Reputed brokerage firm Anand Rathi has suggested investors to buy the stocks of Ramco Cements. According to estimates, demand in the East is expected to grow 15% in FY23, and cement sales volume guided to grow 12-15% in FY23 and to be more than 3m tonnes in Q1 FY23.
Target Price, CMP, and performance: Ramco Cement
The Current Market Price (CMP) of Ramco Cements is Rs. 645. Anand Rathi has estimated a Target Price for the stock at Rs. 784. Stock is anticipated to give a 21.55% return, in 1 year. The company is a mid cap company with a market capitalization of Rs. 15,737 crore.
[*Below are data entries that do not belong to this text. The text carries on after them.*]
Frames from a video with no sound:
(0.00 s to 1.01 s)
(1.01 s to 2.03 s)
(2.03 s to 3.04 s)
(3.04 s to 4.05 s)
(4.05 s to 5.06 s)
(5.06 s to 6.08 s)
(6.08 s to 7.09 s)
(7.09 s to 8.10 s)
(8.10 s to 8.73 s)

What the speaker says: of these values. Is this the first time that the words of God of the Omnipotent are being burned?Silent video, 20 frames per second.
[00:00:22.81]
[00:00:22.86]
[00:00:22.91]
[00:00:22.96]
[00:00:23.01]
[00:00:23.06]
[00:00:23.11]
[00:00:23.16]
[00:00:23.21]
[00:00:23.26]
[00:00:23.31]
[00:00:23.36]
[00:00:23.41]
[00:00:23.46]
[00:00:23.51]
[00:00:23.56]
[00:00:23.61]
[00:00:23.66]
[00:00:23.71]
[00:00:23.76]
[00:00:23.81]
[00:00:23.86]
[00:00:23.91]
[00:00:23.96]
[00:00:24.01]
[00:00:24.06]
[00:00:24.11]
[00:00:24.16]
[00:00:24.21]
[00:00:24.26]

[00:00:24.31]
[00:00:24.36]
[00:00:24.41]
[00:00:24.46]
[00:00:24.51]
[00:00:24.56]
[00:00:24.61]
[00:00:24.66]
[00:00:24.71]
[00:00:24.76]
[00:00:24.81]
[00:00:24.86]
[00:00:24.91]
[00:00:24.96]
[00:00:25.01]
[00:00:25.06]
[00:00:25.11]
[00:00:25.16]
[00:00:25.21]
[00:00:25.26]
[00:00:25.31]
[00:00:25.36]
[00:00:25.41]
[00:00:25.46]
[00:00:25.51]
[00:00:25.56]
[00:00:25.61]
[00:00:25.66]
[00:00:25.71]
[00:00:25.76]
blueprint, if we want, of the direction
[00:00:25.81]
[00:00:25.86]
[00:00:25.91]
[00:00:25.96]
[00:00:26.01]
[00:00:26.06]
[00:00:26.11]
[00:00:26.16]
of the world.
|Current Market Price (CMP)||Rs. 645|
|Target Price||Rs. 784|
|1 year return||21.55%|
|52 week high share price||Rs. 1,132.70|
|52 week low share price||Rs. 633.00|
The company's revenue has increased 4.6% y/y, on 5% y/y higher realisations. Price hikes could not counter high costs, leading to EBITDA declining 35.8% y/y to Rs. 2.8bn. EBITDA/ton plunged 35.5% y/y to Rs. 889. With contract for fuel for five months (in transit + inventory), the cost of petcoke in Q1 is expected at ~$225/tonne, vs $190 in Q4 FY22. Heavy rains in the South curtailed demand and subdued pricing in the East led to production cuts where sales declined 0.6% y/y to 3.19m tonnes. PAT slid 42% y/y to Rs1.2bn on the weak operating performance and higher interest cost, partially aided by lower tax and higher other income.
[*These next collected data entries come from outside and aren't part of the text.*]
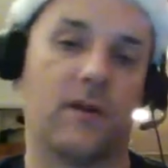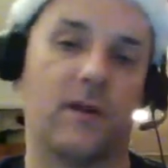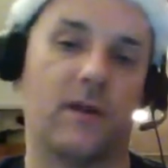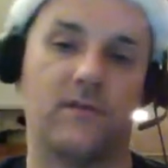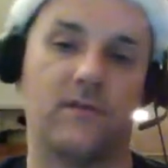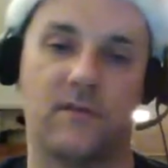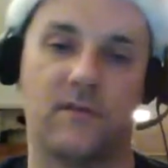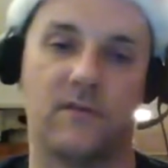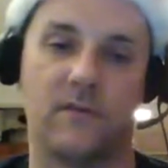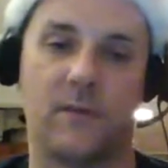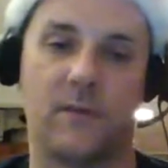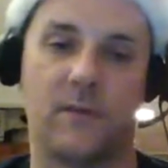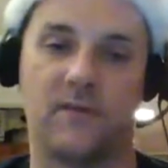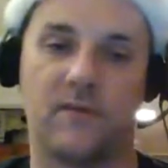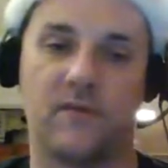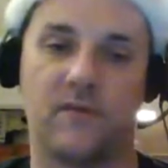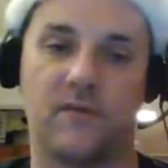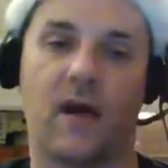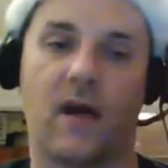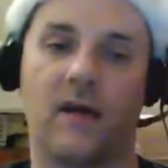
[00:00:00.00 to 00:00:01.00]
It's
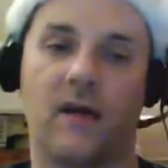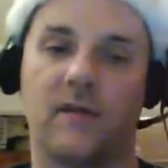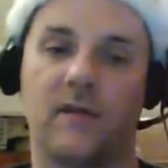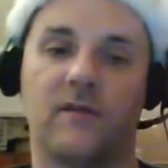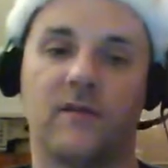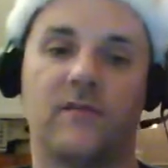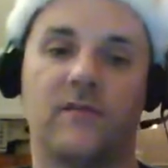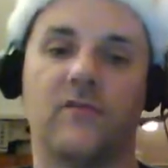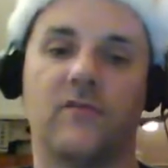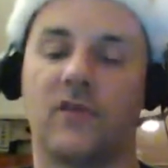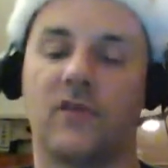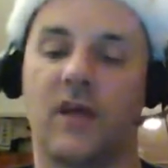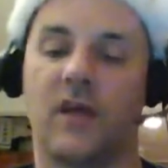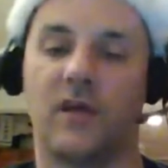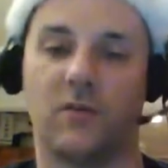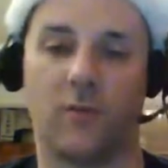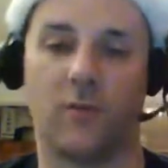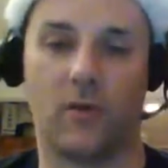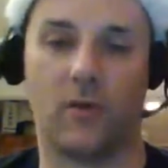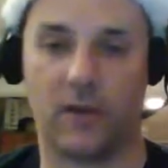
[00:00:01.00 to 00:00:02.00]
basically the holidays till
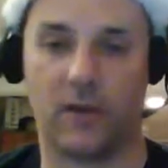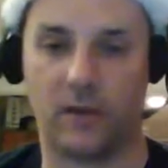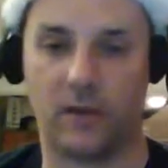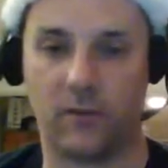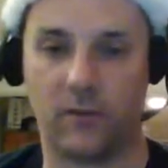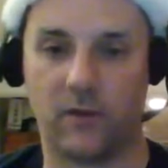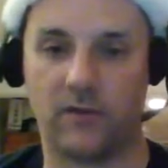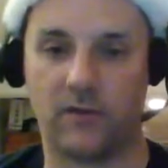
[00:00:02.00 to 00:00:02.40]
January anyway.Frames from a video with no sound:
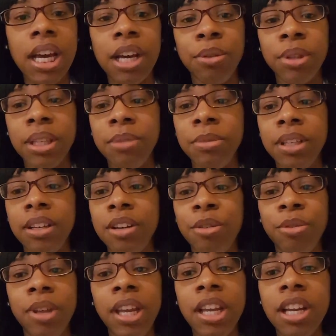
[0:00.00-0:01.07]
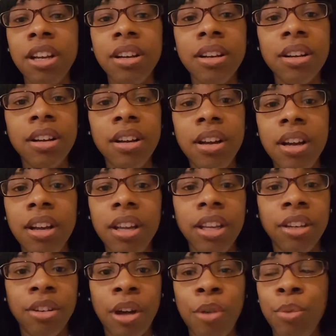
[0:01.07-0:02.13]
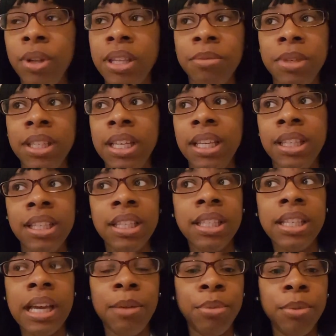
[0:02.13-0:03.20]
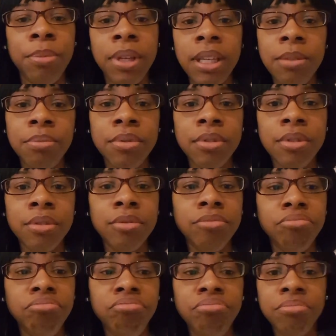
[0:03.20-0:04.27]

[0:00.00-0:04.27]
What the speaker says: I want them to go here. I want them to date this type of people.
Advantages and risks: Anand Rathi
On the low base and more government expenditure/coming elections, the company's demands in the East is expected to grow 15%. While prices have been hiked Rs. 20 (East) and Rs. 10-15 (South), a Rs. 40/bag hike is necessary to pass on the high costs. For FY23, volumes are guided to grow 12-15% backed by firm demand and ramping up of capacity.
Maintaining a buy rating, Anand Rathi stated, "While the 27MW WHRS at Jayanthipuram has been fully commissioned (in phases), the coming 12.15MW WHRS/18MW CPP would help save fuel cost. The 2.25m-tonne clinker line at Kurnool began trial production, and the Kurnool and Karnataka GUs of 1m tonnes each are to commence by Q2 FY23 and FY24, and the 0.35m tonne RR Nagar clinker modernisation by FY23. Despite Rs. 13.5bn capex in the next two years, debt is guided to be reduced by Rs. 5bn in FY23 (March 31, 22 gross debt: Rs. 39.3bn). We expect volume/revenue/EBITDA to clock 11%/13%/13% CAGRs over FY22-24."
However, according to the brokerage firm, "Higher costs and headwinds in its operating region (heavy rain/lower prices) battered Ramco's Q4 performance. While major costs are high, the coming WHRS/CPP and price hike would partially contain them. Capacity expansions would boost volume growth and operating efficiencies. The B/S continues to be leveraged."
About the company
Ramco Cements Limited is the flagship company of the Ramco Group, a well-known business group in South India. It is headquartered in Chennai. The main product of the company is Portland cement, manufactured in eight state-of-the-art production facilities that include Integrated Cement plants and Grinding units with a current total production capacity of 16.45 MTPA (out of which Satellite Grinding units capacity alone is 4 MTPA). The company is the 5th largest cement producer in the country. Ramco Grade is the most popular cement brand in South India. The company also produces Ready Mix Concrete and Dry Mortar products and operates one of the largest wind farms in the country. The company has its R&D centre, Ramco Research Development Centre (RRDC), in Chennai, Tamil Nadu.
The company is initiating capacity expansion, of the 4.2m-tonne cement capacity expansion, grinding units of 3.2m tonnes were completed by Q2 FY21 (1.05m tonnes at Vishakapatnam, AP, 1m tonnes in Odisha and 1.1m tonnes at Kolaghat, West Bengal).
The above stock was picked from the brokerage report of Anand Rathi. Investing in equities poses a risk of financial losses. Investors must therefore exercise due caution. Greynium Information Technologies, the author, and the brokerage house are not liable for any losses caused as a result of decisions based on the article.